| Assignment |
Please set down only the lines below starting with the line with "[00:00:06.95]" and going on through the line with "[00:00:10.85]", verbatim and without pictures.
··· The data
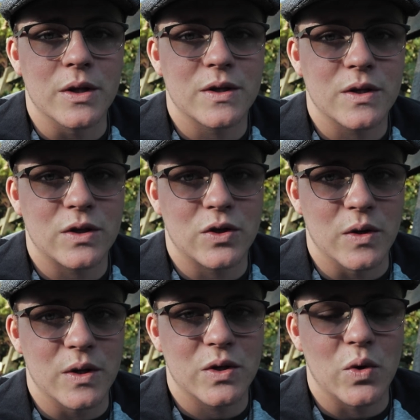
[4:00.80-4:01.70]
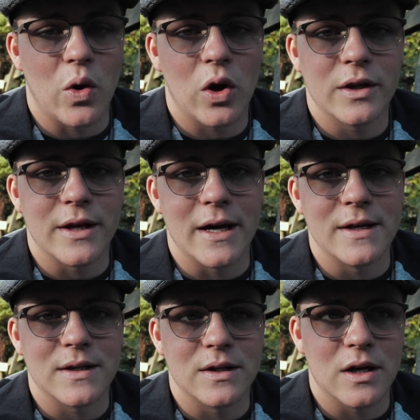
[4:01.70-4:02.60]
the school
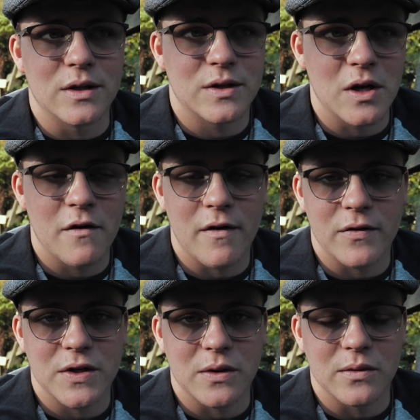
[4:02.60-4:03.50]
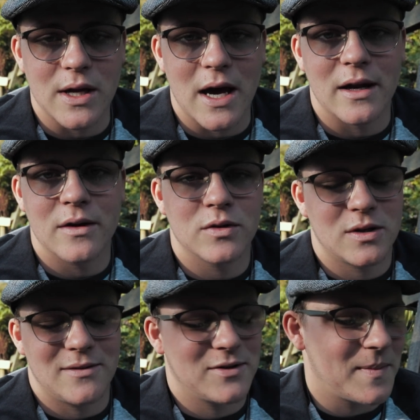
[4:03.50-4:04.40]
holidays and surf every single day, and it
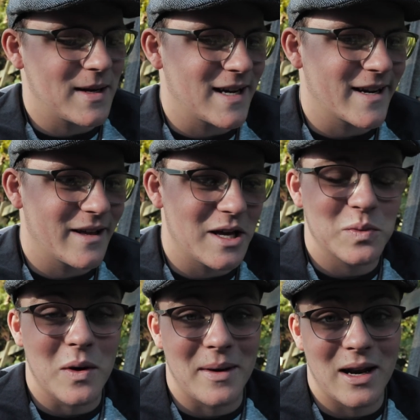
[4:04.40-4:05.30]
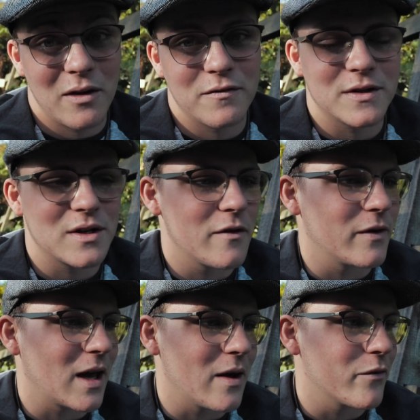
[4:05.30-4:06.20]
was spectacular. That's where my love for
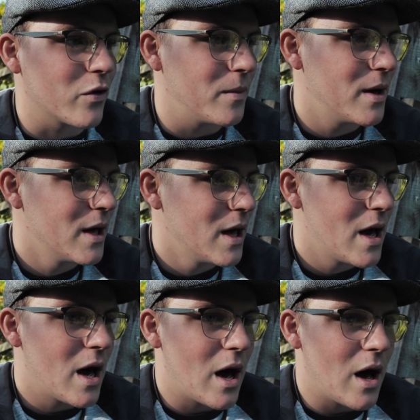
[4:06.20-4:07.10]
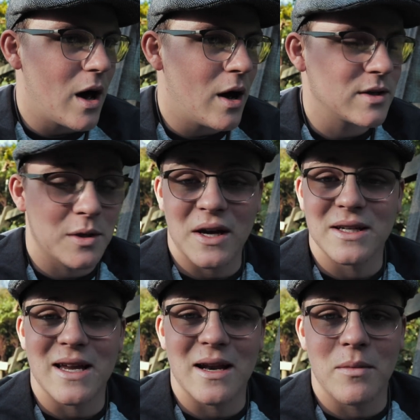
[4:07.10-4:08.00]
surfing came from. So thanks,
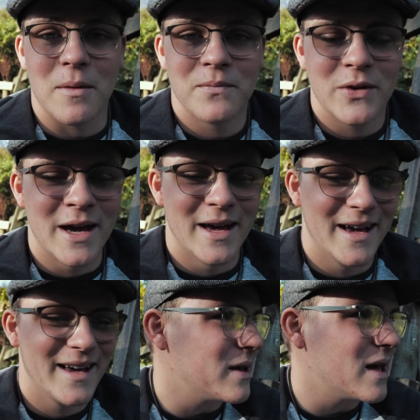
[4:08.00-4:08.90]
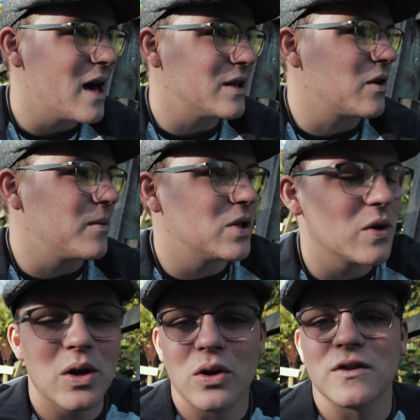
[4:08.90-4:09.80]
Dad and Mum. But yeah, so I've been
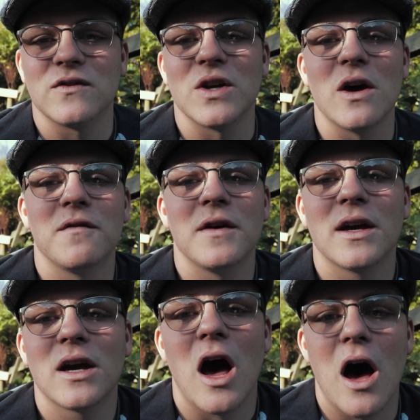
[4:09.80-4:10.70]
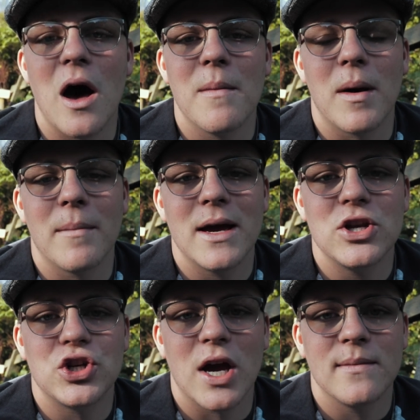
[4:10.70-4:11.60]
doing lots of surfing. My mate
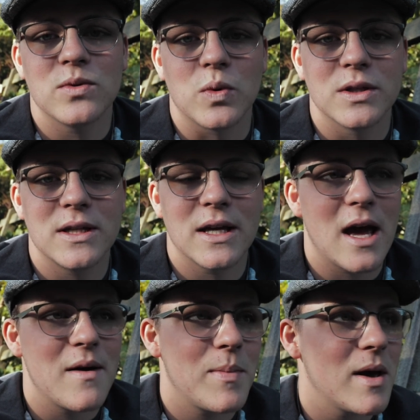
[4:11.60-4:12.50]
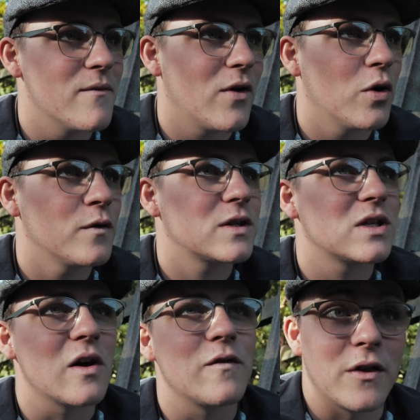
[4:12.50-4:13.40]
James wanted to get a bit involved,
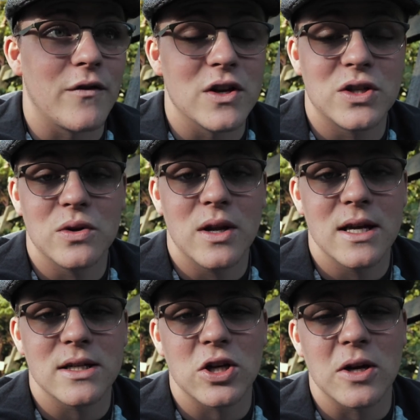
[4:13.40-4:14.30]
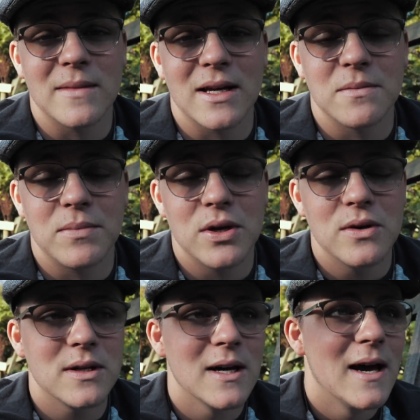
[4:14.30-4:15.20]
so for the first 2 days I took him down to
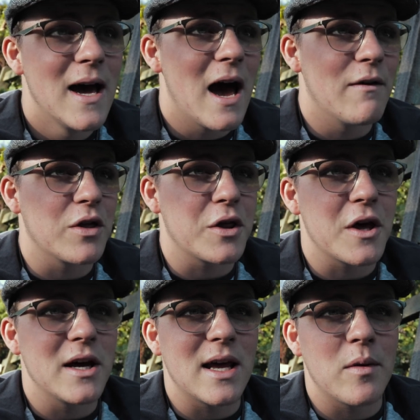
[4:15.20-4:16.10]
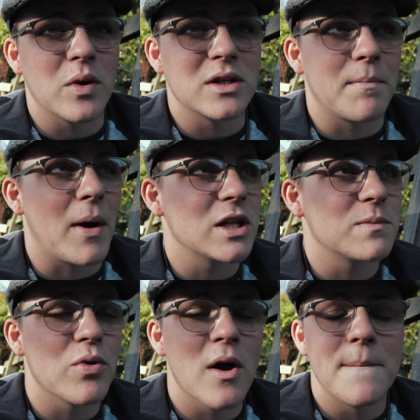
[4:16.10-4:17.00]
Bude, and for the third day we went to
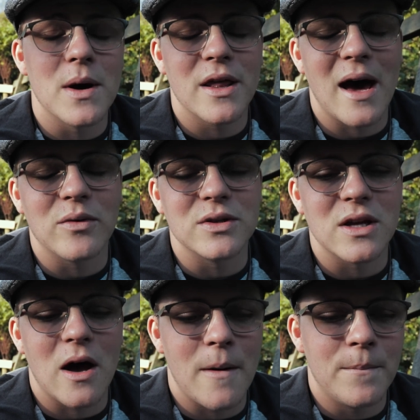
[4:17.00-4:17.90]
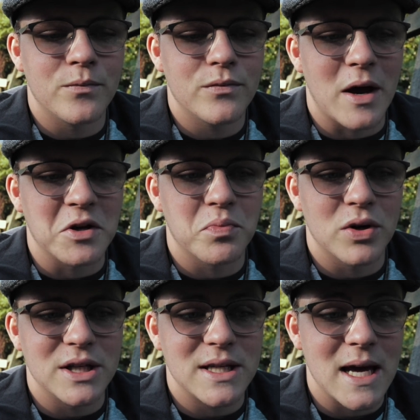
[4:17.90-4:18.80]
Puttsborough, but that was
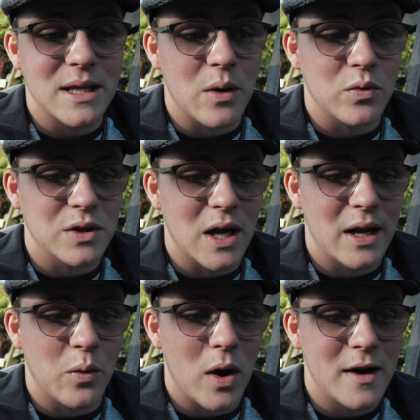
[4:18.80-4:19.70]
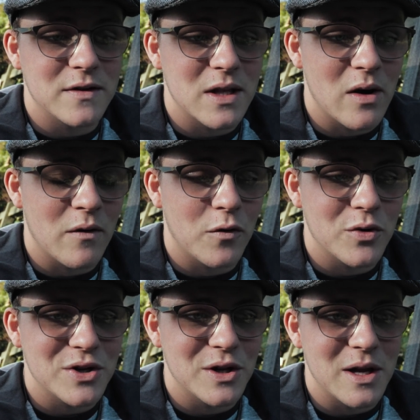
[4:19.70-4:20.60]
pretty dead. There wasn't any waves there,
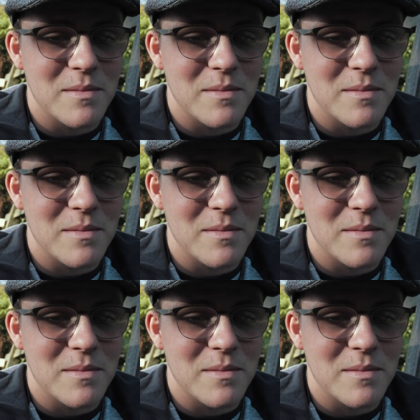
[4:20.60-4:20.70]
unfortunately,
······
··· The data
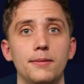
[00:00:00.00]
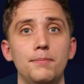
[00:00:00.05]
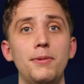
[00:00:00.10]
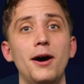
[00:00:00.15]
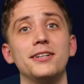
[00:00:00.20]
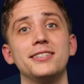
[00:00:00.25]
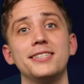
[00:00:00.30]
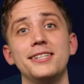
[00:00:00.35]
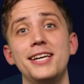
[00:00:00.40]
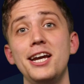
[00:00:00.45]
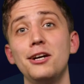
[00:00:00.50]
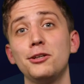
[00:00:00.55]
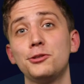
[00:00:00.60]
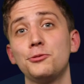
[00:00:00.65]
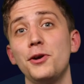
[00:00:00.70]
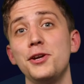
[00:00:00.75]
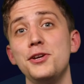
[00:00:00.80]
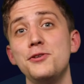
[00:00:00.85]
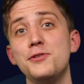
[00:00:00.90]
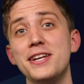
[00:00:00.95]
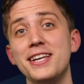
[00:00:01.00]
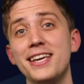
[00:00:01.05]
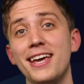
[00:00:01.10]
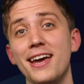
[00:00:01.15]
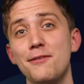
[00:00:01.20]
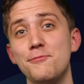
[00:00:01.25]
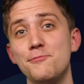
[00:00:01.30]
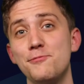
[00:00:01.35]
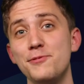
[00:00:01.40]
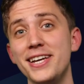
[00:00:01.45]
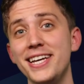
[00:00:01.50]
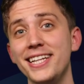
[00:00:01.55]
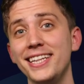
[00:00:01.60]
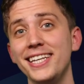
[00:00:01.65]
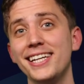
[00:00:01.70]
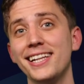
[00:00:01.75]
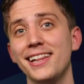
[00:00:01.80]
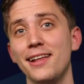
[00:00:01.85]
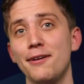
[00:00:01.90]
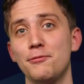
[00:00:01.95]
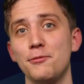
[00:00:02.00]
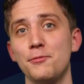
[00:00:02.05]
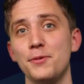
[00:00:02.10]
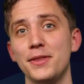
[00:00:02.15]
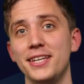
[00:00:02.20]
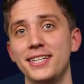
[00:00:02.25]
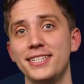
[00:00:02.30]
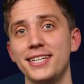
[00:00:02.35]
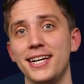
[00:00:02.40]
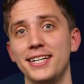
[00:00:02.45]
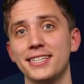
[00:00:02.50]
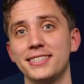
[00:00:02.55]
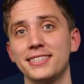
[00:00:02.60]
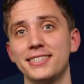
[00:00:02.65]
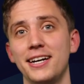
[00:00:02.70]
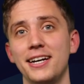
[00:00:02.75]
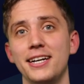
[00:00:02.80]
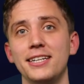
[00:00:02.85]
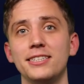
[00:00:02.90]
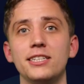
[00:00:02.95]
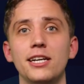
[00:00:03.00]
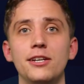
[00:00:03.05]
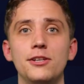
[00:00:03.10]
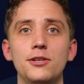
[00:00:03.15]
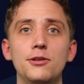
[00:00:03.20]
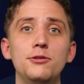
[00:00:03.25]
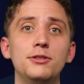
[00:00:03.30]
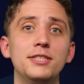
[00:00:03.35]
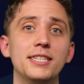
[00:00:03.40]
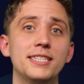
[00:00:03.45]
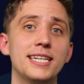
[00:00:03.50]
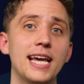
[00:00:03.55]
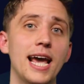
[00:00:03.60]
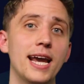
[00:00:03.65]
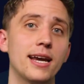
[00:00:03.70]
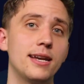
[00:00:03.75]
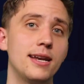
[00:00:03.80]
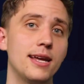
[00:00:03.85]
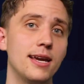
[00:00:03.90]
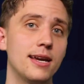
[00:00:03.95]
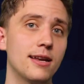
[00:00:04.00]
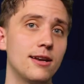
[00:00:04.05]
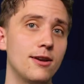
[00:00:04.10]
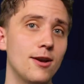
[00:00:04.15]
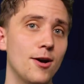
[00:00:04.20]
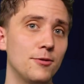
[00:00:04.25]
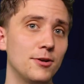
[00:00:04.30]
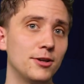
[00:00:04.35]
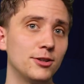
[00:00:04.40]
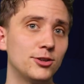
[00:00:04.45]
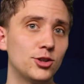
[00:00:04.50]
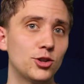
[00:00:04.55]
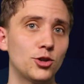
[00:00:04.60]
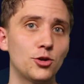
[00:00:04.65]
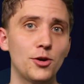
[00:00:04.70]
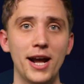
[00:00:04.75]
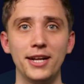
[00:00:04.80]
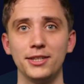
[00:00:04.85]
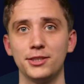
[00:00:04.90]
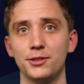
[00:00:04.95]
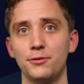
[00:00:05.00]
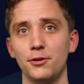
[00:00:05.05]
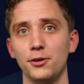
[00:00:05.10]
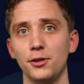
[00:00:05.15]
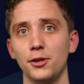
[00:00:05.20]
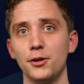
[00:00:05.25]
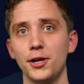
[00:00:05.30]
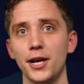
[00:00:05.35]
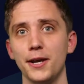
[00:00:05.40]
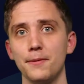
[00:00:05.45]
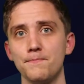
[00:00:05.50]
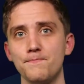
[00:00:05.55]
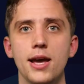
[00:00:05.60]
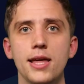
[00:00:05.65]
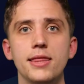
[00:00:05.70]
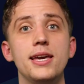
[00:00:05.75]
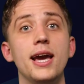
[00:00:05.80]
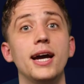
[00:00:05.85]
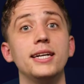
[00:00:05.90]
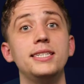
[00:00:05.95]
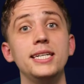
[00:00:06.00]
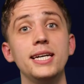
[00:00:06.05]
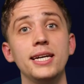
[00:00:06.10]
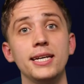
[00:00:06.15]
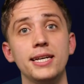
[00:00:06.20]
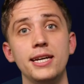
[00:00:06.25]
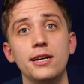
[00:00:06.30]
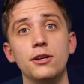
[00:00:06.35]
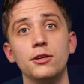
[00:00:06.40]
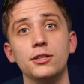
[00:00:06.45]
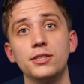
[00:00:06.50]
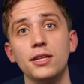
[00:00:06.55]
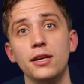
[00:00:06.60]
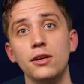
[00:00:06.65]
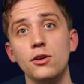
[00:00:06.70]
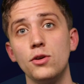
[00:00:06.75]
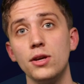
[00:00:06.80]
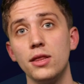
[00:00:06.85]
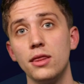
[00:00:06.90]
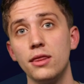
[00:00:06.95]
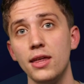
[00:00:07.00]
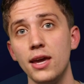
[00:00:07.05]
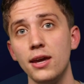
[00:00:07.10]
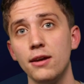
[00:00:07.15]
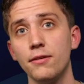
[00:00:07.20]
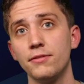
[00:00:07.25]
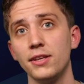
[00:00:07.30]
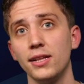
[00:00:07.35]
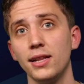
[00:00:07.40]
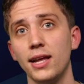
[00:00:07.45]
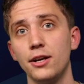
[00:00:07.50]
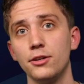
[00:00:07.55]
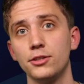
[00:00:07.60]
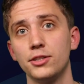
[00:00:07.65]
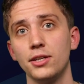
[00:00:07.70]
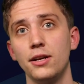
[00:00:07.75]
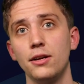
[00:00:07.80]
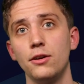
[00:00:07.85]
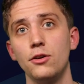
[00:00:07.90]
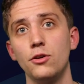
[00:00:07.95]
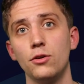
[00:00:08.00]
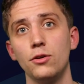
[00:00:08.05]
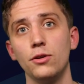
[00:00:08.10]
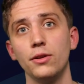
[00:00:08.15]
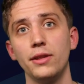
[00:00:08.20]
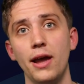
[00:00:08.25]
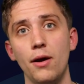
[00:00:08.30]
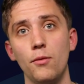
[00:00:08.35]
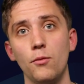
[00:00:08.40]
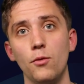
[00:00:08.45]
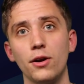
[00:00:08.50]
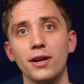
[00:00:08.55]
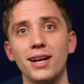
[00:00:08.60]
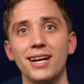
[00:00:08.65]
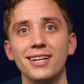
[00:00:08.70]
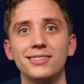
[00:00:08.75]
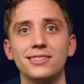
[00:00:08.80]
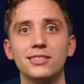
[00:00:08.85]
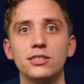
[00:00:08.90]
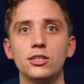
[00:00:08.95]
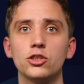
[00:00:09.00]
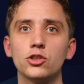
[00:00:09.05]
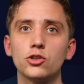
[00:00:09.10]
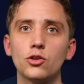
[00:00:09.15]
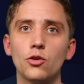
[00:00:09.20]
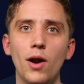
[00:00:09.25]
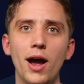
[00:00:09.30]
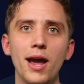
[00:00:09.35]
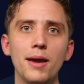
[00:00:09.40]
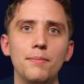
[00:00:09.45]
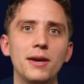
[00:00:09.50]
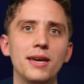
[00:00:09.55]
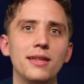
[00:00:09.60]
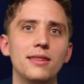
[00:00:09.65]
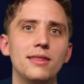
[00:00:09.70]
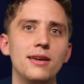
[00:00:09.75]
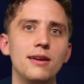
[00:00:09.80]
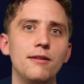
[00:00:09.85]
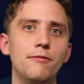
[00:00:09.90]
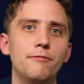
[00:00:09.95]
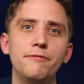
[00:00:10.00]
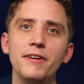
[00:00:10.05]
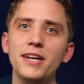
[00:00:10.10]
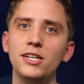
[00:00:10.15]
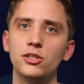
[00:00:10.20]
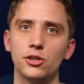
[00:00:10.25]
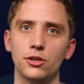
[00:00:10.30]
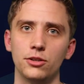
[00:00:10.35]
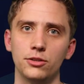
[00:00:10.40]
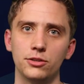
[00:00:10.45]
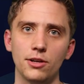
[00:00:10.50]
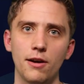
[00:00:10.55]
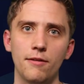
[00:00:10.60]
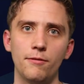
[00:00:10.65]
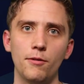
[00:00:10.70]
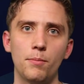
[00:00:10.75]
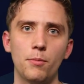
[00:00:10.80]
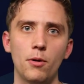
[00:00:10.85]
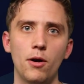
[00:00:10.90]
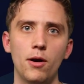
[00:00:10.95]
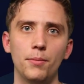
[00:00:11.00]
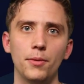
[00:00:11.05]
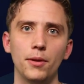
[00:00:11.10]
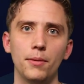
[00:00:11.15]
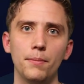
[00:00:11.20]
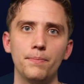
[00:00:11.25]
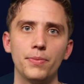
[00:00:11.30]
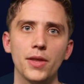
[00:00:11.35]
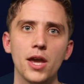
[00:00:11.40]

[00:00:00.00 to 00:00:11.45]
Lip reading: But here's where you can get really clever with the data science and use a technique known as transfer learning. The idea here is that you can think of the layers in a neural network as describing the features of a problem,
······
| Solution to the problem |
[00:00:06.95]
[00:00:07.00]
[00:00:07.05]
[00:00:07.10]
[00:00:07.15]
[00:00:07.20]
[00:00:07.25]
[00:00:07.30]
[00:00:07.35]
[00:00:07.40]
[00:00:07.45]
[00:00:07.50]
[00:00:07.55]
[00:00:07.60]
[00:00:07.65]
[00:00:07.70]
[00:00:07.75]
[00:00:07.80]
[00:00:07.85]
[00:00:07.90]
[00:00:07.95]
[00:00:08.00]
[00:00:08.05]
[00:00:08.10]
[00:00:08.15]
[00:00:08.20]
[00:00:08.25]
[00:00:08.30]
[00:00:08.35]
[00:00:08.40]
[00:00:08.45]
[00:00:08.50]
[00:00:08.55]
[00:00:08.60]
[00:00:08.65]
[00:00:08.70]
[00:00:08.75]
[00:00:08.80]
[00:00:08.85]
[00:00:08.90]
[00:00:08.95]
[00:00:09.00]
[00:00:09.05]
[00:00:09.10]
[00:00:09.15]
[00:00:09.20]
[00:00:09.25]
[00:00:09.30]
[00:00:09.35]
[00:00:09.40]
[00:00:09.45]
[00:00:09.50]
[00:00:09.55]
[00:00:09.60]
[00:00:09.65]
[00:00:09.70]
[00:00:09.75]
[00:00:09.80]
[00:00:09.85]
[00:00:09.90]
[00:00:09.95]
[00:00:10.00]
[00:00:10.05]
[00:00:10.10]
[00:00:10.15]
[00:00:10.20]
[00:00:10.25]
[00:00:10.30]
[00:00:10.35]
[00:00:10.40]
[00:00:10.45]
[00:00:10.50]
[00:00:10.55]
[00:00:10.60]
[00:00:10.65]
[00:00:10.70]
[00:00:10.75]
[00:00:10.80]
[00:00:10.85]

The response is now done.